What needs to be done. Copy out every line of the data exactly; do not include the images.

Records provided.
============================================================
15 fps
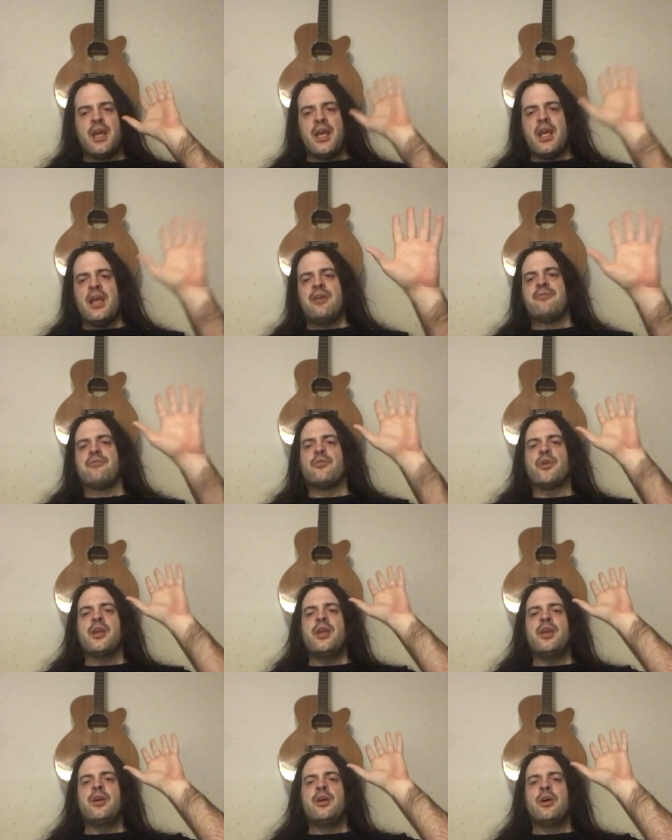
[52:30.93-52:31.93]

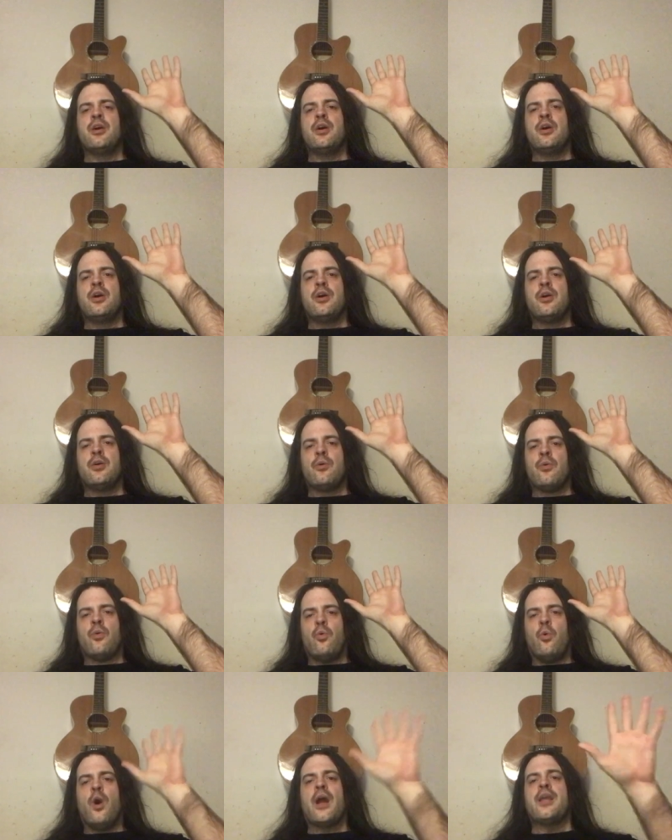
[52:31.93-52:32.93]
every
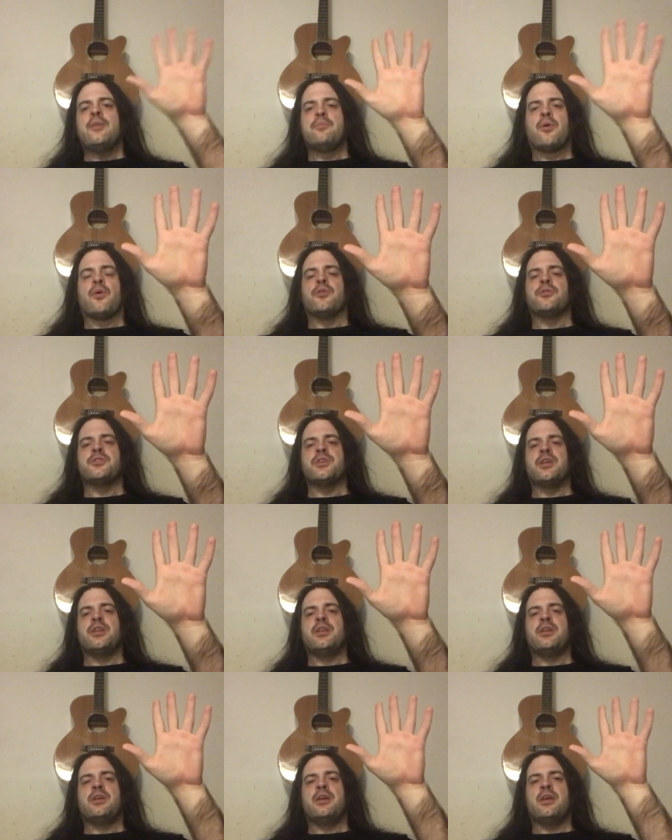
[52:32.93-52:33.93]
white
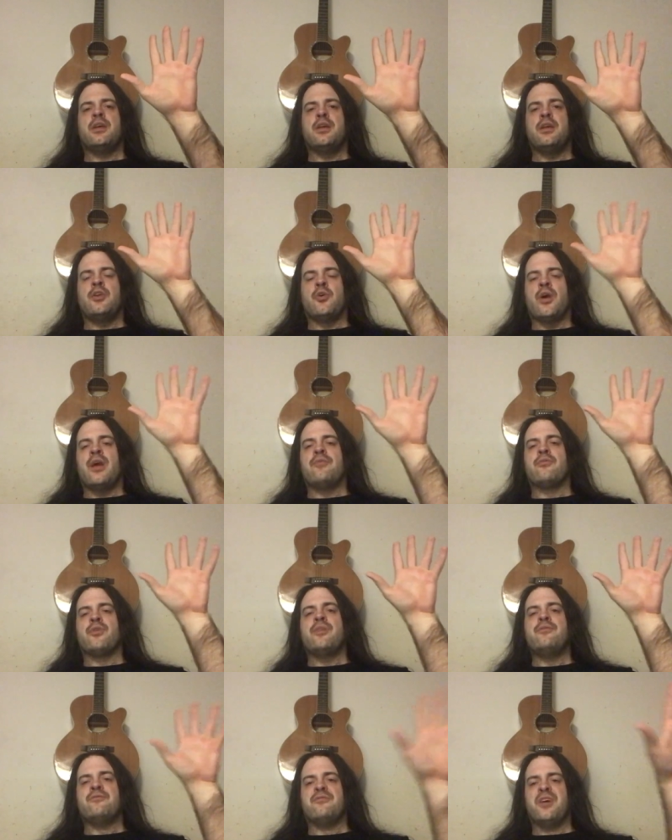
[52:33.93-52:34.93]
person, you know,
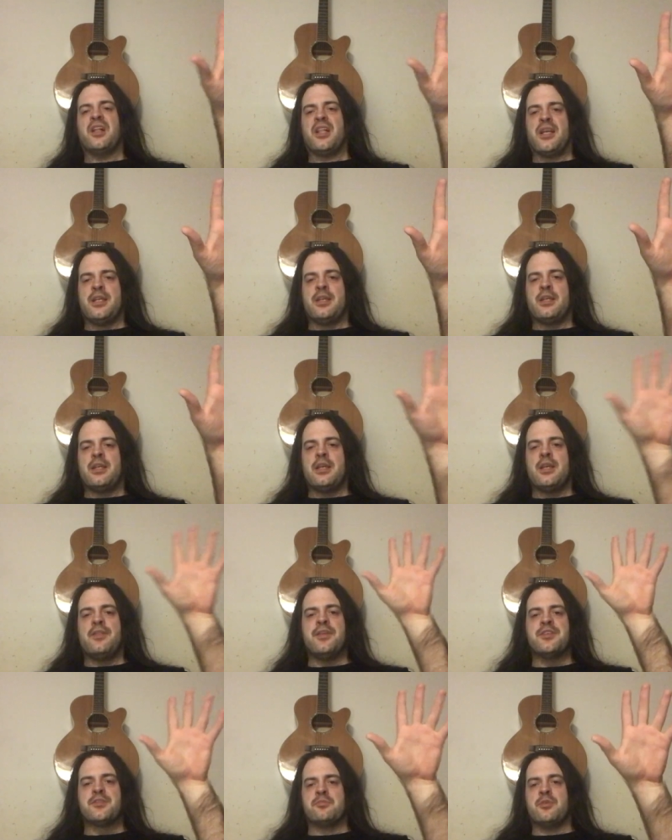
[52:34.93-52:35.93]
every villain in
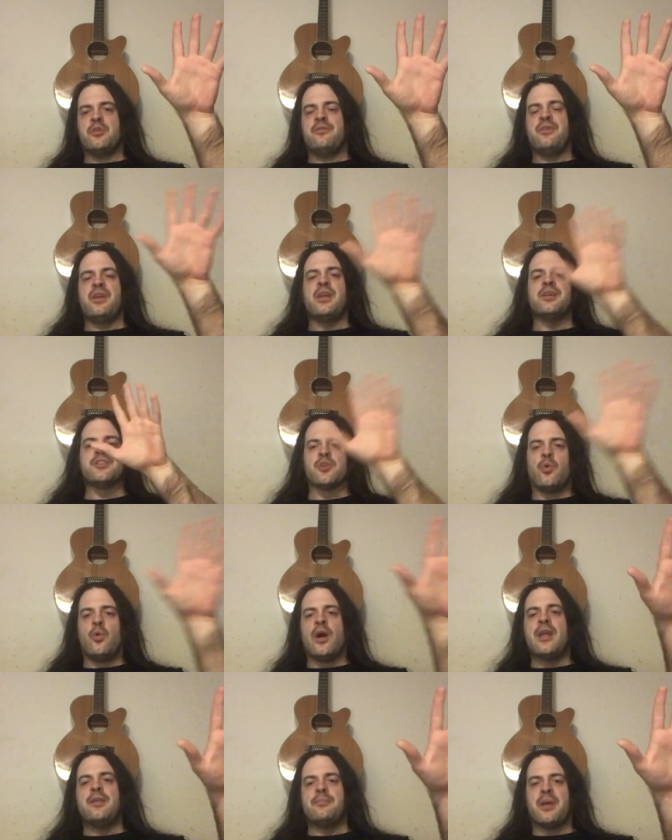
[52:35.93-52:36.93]
this movie is a
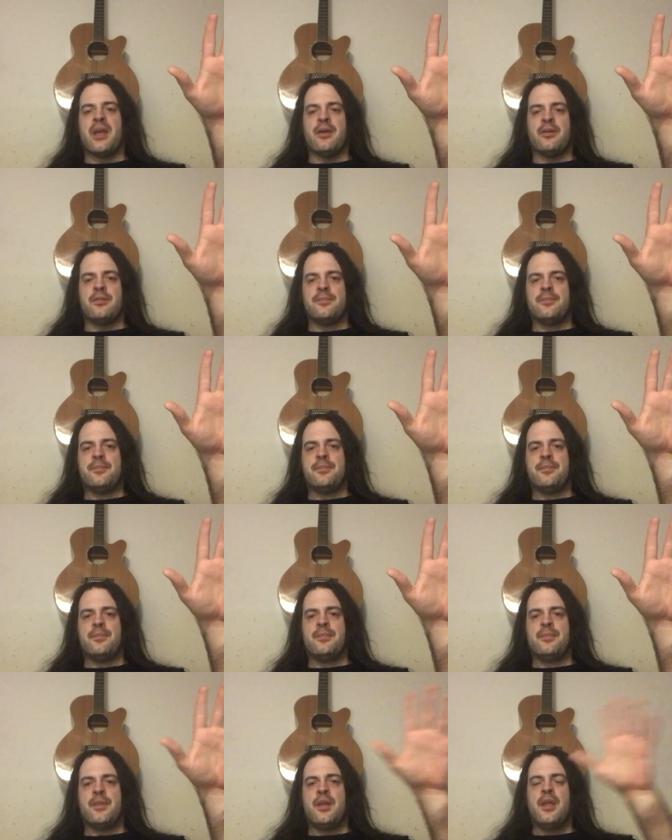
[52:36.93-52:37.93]
white male.
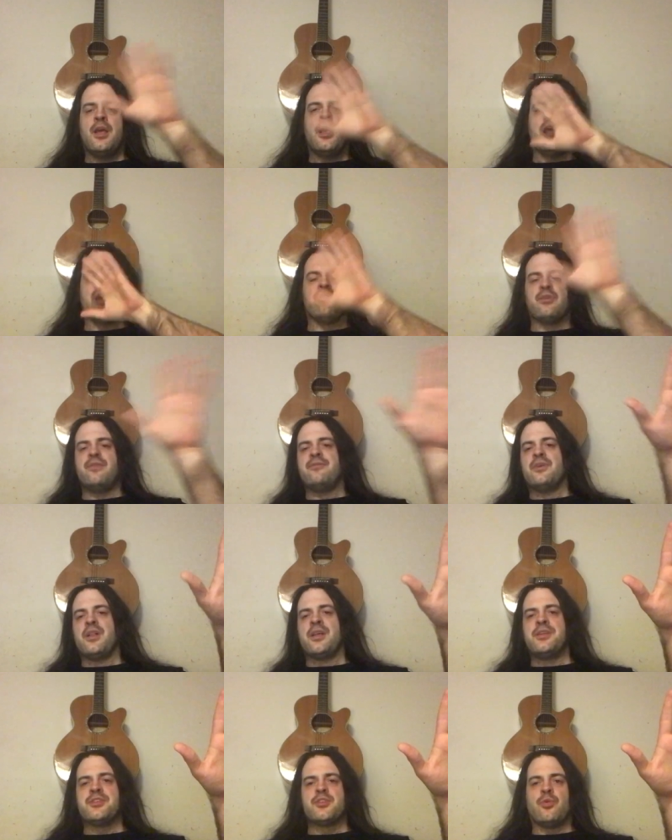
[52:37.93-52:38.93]
Every
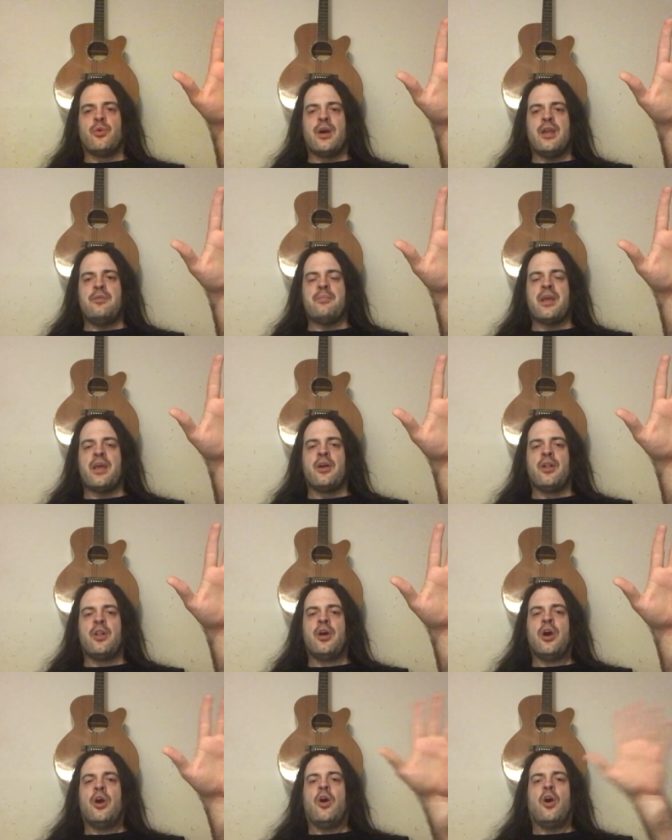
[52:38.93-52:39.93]
villain is a white male.
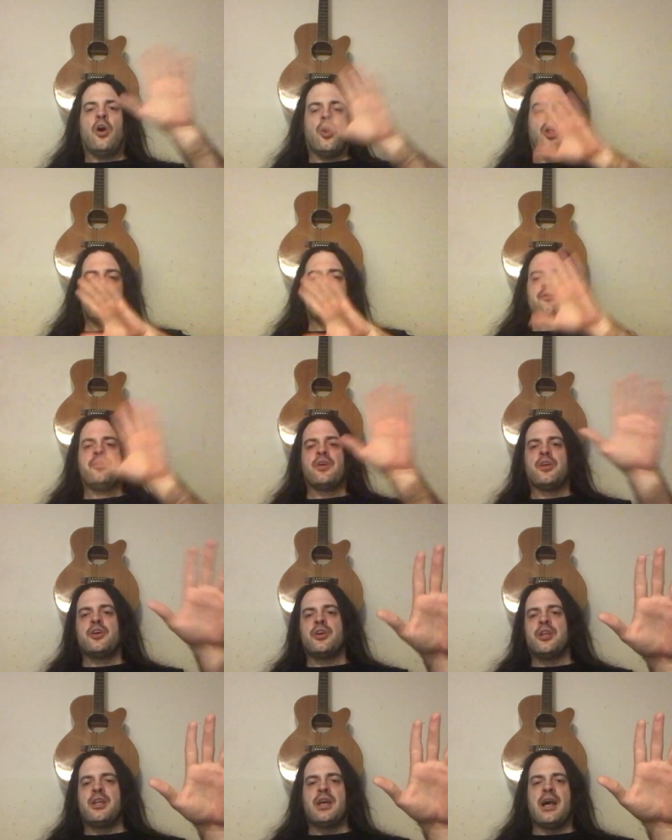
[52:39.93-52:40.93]
All of the
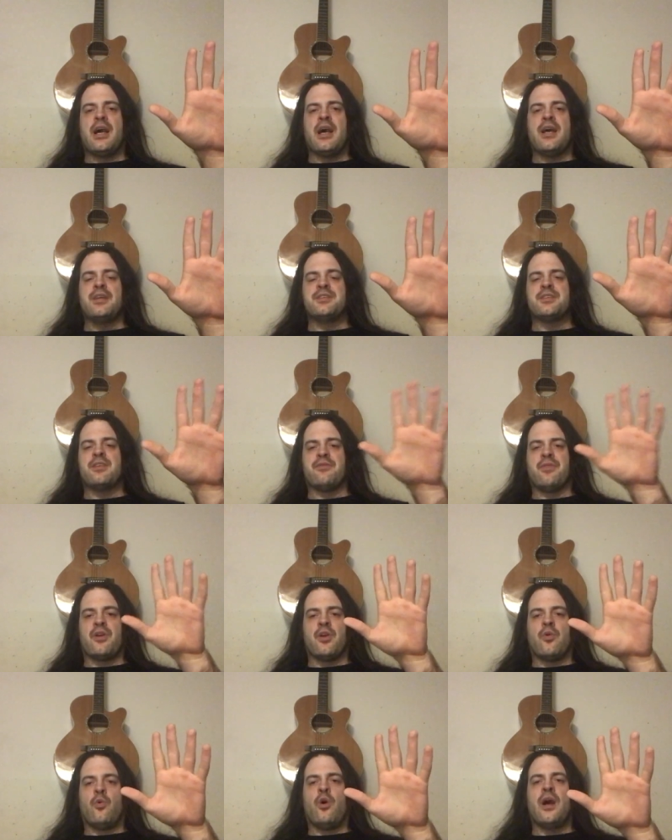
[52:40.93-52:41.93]
good guys, if
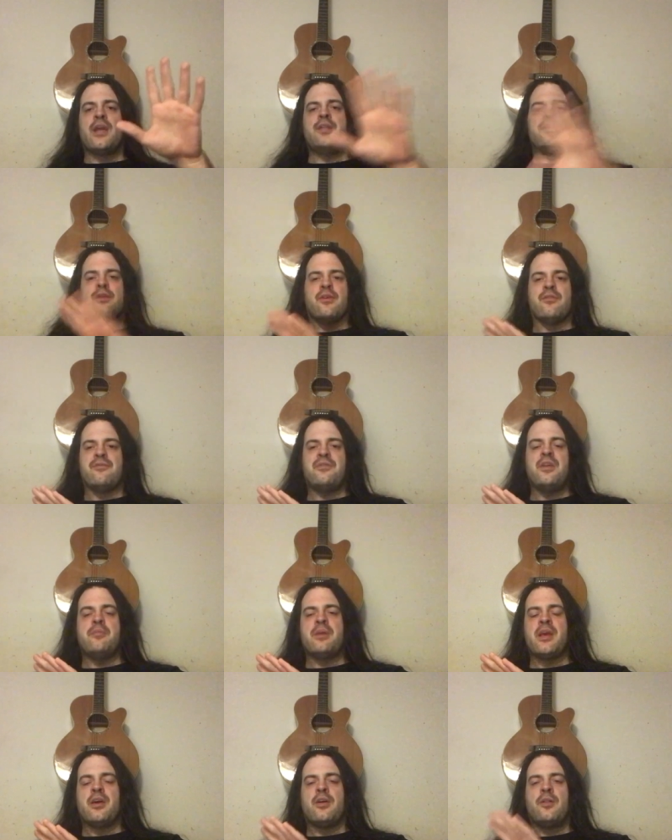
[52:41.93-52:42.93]
they're white, they're
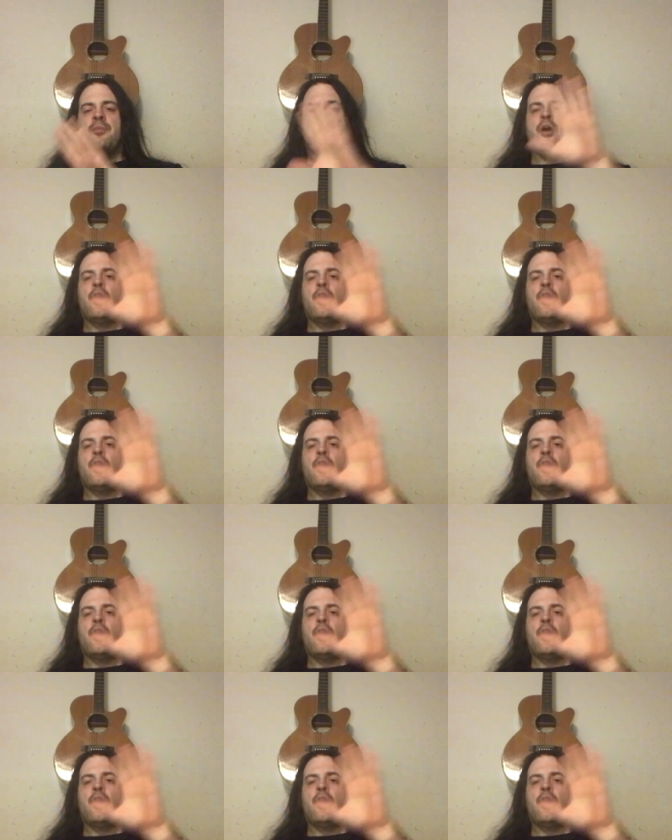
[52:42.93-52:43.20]
female,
============================================================
Written reply.
15 fps
[52:30.93-52:31.93]

[52:31.93-52:32.93]
every
[52:32.93-52:33.93]
white
[52:33.93-52:34.93]
person, you know,
[52:34.93-52:35.93]
every villain in
[52:35.93-52:36.93]
this movie is a
[52:36.93-52:37.93]
white male.
[52:37.93-52:38.93]
Every
[52:38.93-52:39.93]
villain is a white male.
[52:39.93-52:40.93]
All of the
[52:40.93-52:41.93]
good guys, if
[52:41.93-52:42.93]
they're white, they're
[52:42.93-52:43.20]
female,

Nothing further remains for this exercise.